Saviors and Survivors by Mahmood Mamdani
Author:Mahmood Mamdani [Mamdani, Mahmood]
Language: eng
Format: epub
ISBN: 978-0-307-59118-0
Publisher: Crown/Archetype
Published: 2010-05-25T04:00:00+00:00
Islamism
There was more than just a passing resemblance between the Bashir-led Islamist coup of 1989 and the earlier Communist-led coup. The resemblance flowed from a shared orientation. Both the Communist Party and the National Islamic Front were modernist to a fault. Both thought in universal terms and believed themselves to be free of parochial alignments, whether of locality or ethnicity or sect. Their organizational efforts focused on the modern sector; both competed to mobilize the same urban constituencies: educated youth and women, graduates and professionals (doctors, lawyers, teachers, professors, engineers), and salaried and wage workers. They combined open agitation with clandestine cadre-based organization. Most important, neither believed it could come to power through a democratic struggle; both prepared actively for clandestine and conspiratorial politics. With that in mind, both organized within the army.

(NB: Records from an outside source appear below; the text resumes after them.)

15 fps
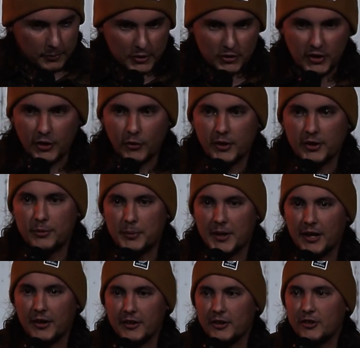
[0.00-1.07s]
But she'd always be
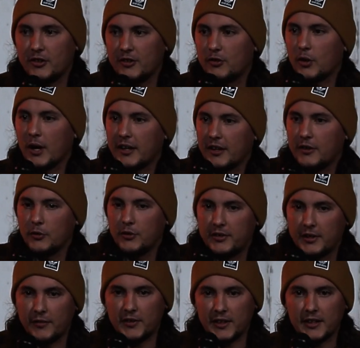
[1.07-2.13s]
out there just trying to do
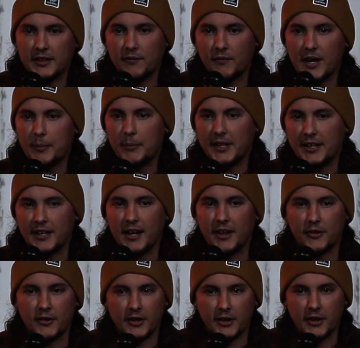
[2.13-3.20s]
stuff to get the family
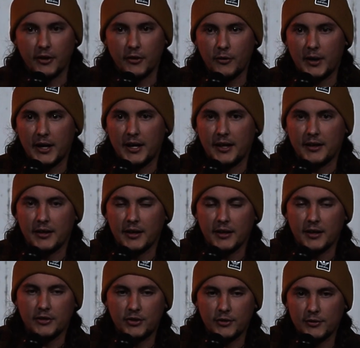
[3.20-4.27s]
together, you know?
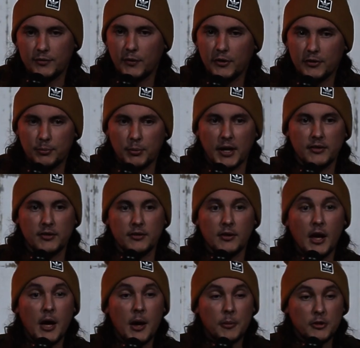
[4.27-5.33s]
And she was full of
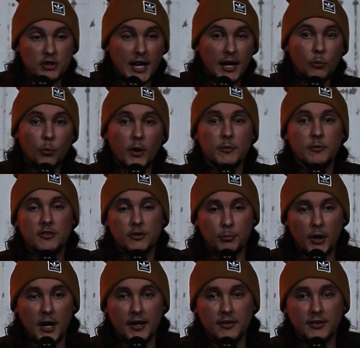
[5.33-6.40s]
surprises. She had one
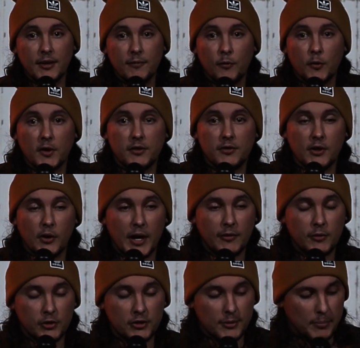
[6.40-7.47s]
surprise left for us, though,
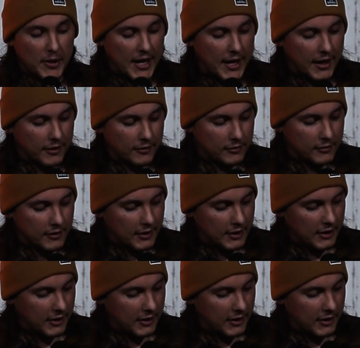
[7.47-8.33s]
after she passed.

Like the Nimeiry–Communist Party coup of 1969, the NIF-backed 1989 coup of Brigadier Omar Hasan Ahmad al-Bashir also portrayed itself in revolutionary terms, as a “revolution of national salvation,” used emergency laws to dissolve political parties and trade unions, and ruled by decrees issued by the Revolutionary Command Council (RCC).42
The NIF had a strong base among students. Its cells in Khartoum University were dominated by students from Darfur. Following the introduction of regional government in 1983, these students had returned to Darfur on instructions from the party leadership and held prominent positions in the regional government. Among Darfuris with a conspicuous presence in the NIF were people such as the late Daud Yahya Bolad, Faroug Mohamed Adam, Idris Abdulmawla, and Abdul Jabar Adam. When fifteen army officers of the Revolutionary Command Council led by Brigadier al-Bashir overthrew the civilian government of Sadiq al-Mahdi on June 30, 1989, they reorganized the army, civil service, and police force and filled positions with members of the NIF. In addition, a parallel armed organization called the Popular Defense Forces was established.43 The NIF-orchestrated military coup of 1989 also created the first opportunity since independence for many of Darfur’s educated political elite to enter national politics. They did so as part of a faction—the Turabi faction—within the NIF.44 If the first few Darfuris to enter national political leadership had done so under the patronage of the Umma Party in 1968, the second round of Darfuris did so under the wing of the NIF in the early nineties.